**Extracted records:**
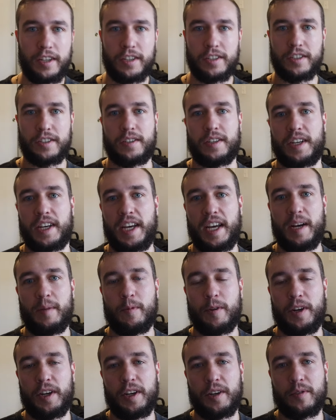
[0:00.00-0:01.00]
Just a
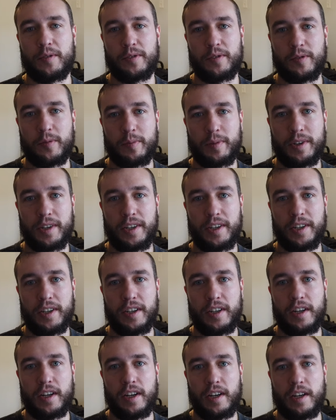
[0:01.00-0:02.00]
camera angle a little bit
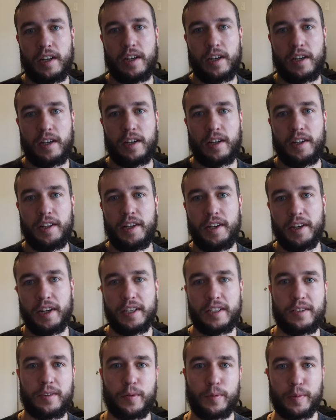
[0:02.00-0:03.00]
here. There,
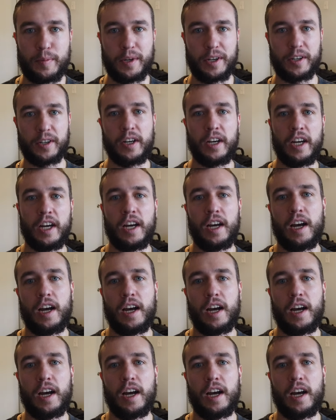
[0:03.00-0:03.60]
that's a little bit better.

**Requirement:**
What is needed is an exact copy of the records above, with no pictures in it.

**Output for this task:**
[0:00.00-0:01.00]
Just a
[0:01.00-0:02.00]
camera angle a little bit
[0:02.00-0:03.00]
here. There,
[0:03.00-0:03.60]
that's a little bit better.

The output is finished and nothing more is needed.